The survey detailed one situation that centered around a painting depicting a watermelon, a symbol used by activists because the fruit has similar colors to the Palestinian flag, which many have claimed is being censored on social media. Staff at the museum claimed that the fruit was a coded pro-Palestine symbol and called for the watermelon to be removed from the commission. The museum director declined to do so, believing that, in the context of this work, the watermelon was merely a fruit and little else. “I refused as I did not want to censor the artist,” the director said.
While it was unclear which museum and which artwork were being referenced here, there has been at least one notable controversy over Palestinian art at a US museum. At the end of 2023, Indiana University’s Eskenazi Museum of Art canceled a survey for Samia Halaby, a Palestinian painter who went on to receive a special mention when she showed her art at the 2024 Venice Biennale. Although another portion of the show did ultimately go on view at Michigan State University’s Broad Art Museum, the cancelation of Halaby’s Indiana show became a lightning rod in debates surrounding the institutional treatment of Palestinian art amid Israel’s war in Gaza.

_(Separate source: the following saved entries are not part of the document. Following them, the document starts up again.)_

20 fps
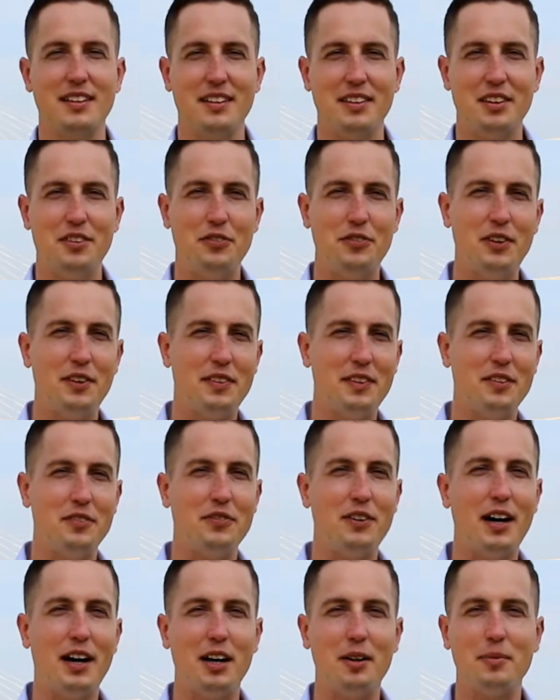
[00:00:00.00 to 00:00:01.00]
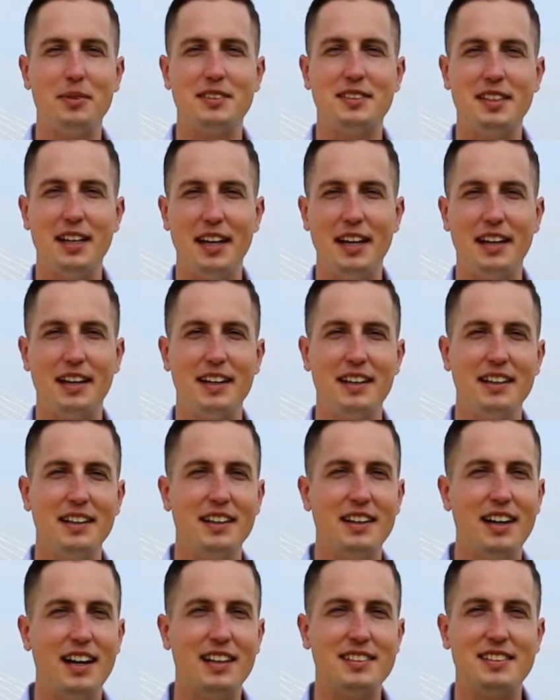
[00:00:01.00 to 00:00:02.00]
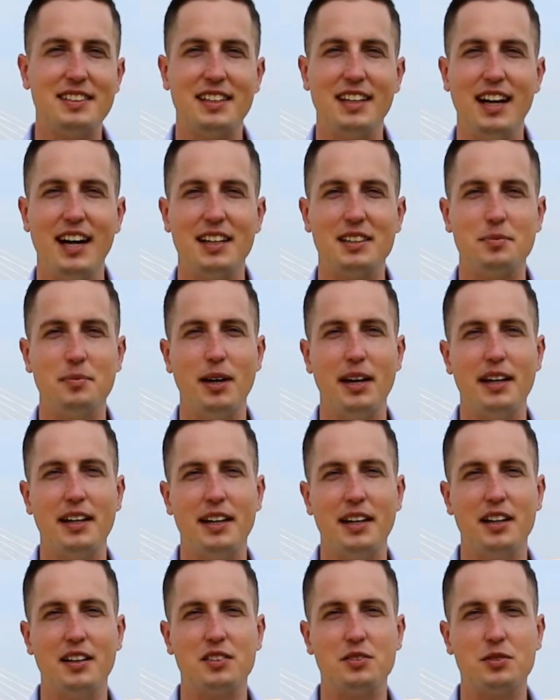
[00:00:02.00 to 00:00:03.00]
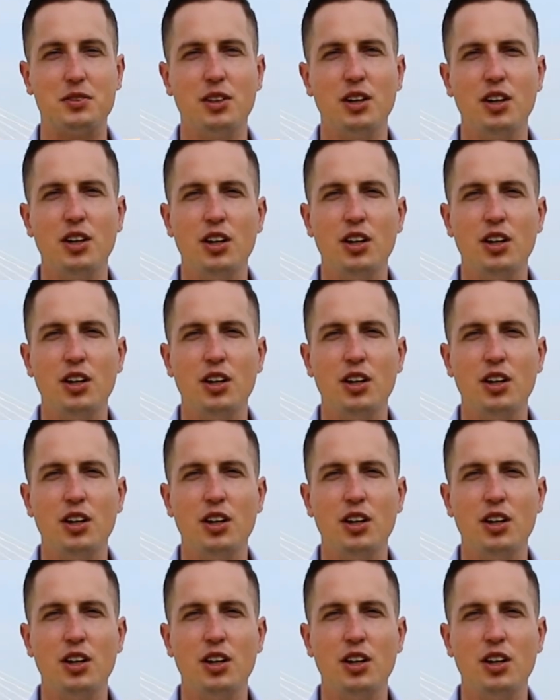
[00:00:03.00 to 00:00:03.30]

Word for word: The fifth and final mistake I see guys making is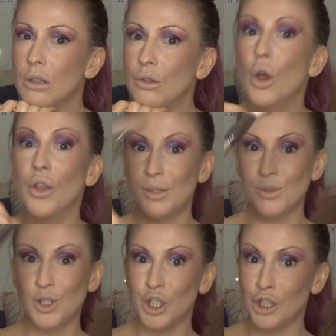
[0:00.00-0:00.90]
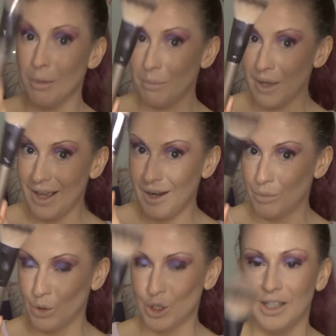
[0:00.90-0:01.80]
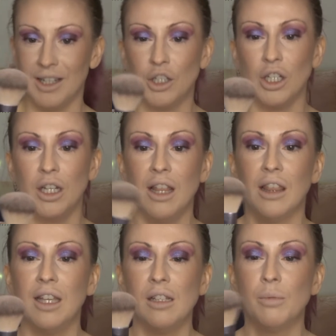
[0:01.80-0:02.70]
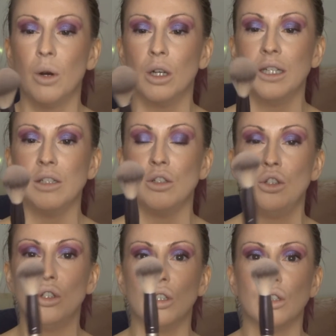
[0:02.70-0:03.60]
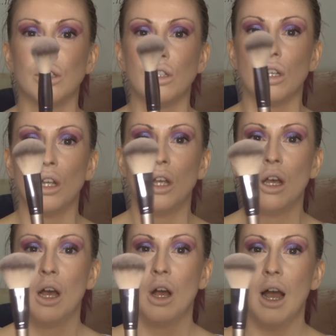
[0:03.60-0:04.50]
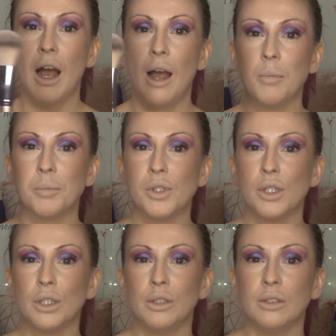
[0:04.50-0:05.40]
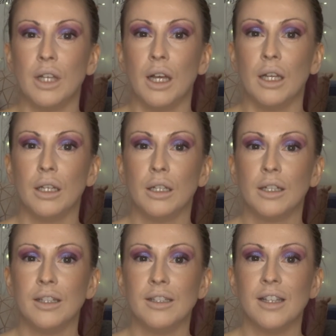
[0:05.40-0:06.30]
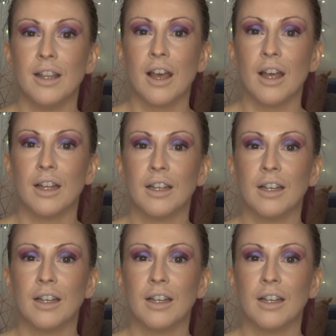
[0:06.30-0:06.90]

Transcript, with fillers: No, this was the champagne brush collection and this one is just absolutely, can you see there?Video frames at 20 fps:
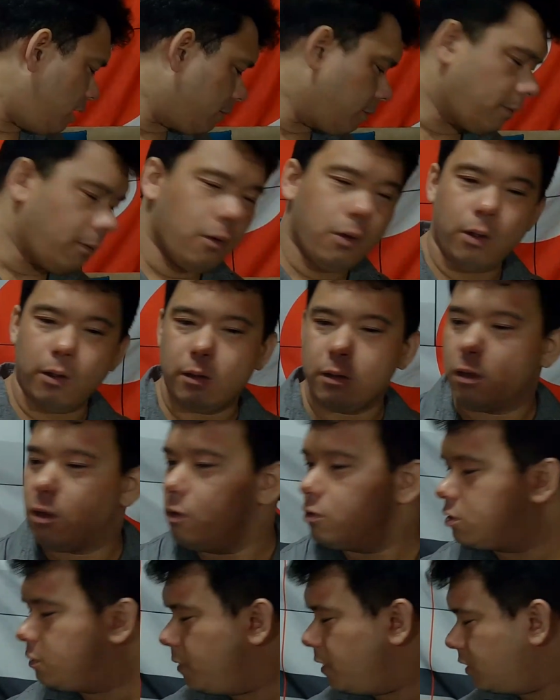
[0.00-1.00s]
a proponent
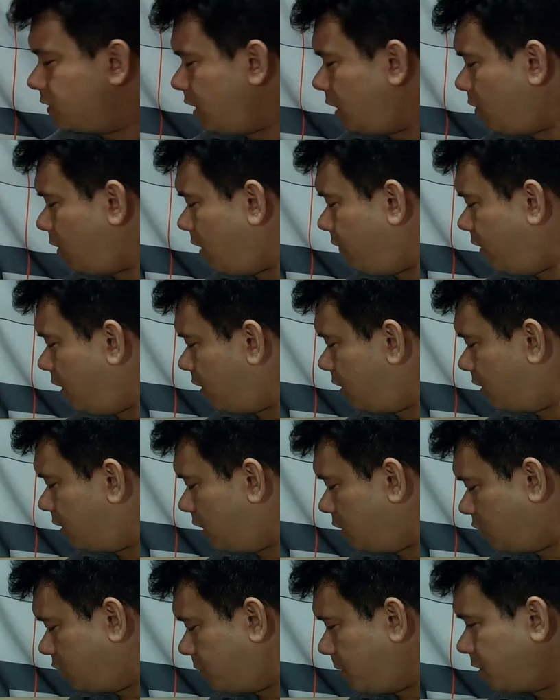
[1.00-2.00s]
close to me because I don't have anything that'sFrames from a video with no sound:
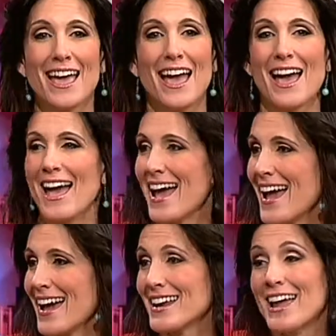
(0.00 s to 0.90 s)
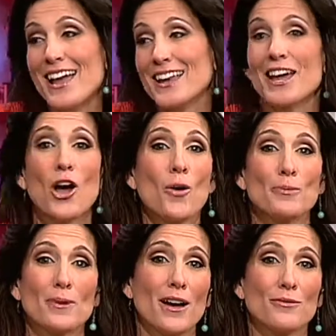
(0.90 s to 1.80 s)
a pleasure. And I and I hope
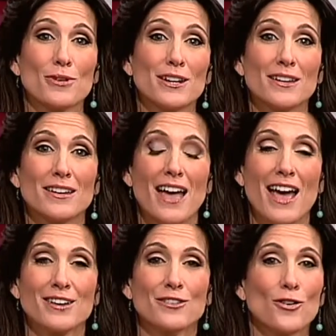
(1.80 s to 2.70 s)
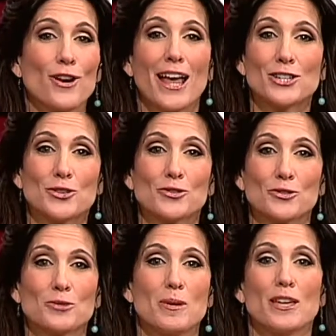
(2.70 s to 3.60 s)
uh, Rita and her angels are
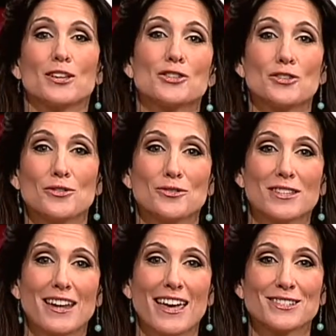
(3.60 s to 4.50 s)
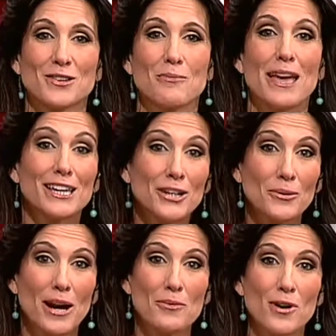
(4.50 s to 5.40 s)
speaking to you today. So make it a
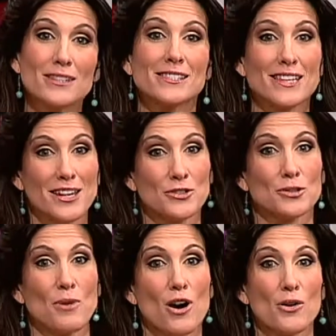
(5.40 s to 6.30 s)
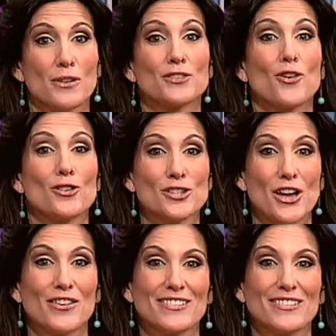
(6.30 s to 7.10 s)
great one. See you here tomorrow on the Dawn Show.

There have been a host of Palestine-related art controversies abroad, particularly in Germany, where conflagrations between museums, artists, and activists have grown increasingly tense. But within the US, these controversies have generally focused on behind-the-scenes matters rather than artworks or artists themselves. New York’s Noguchi Museum, for example, found itself in hot water after it fired workers who had donned keffiyehs on the job.
One thing was clear from the survey: many US museum directors are worried about censorship, and few have policies in place to deal with it.
According to the survey, 90 percent of respondents worked at institutions where there were no written guidelines about what constitutes censorship. The survey advised remedying this situation, noting, “Ultimately, the most important advancement made by a written policy is its ability to identify qualities of censorship in a given situation and to serve as a reference guide of sorts under these circumstances. Perhaps even more than fighting against a case of censorship, it can serve as a protection strategy against it.”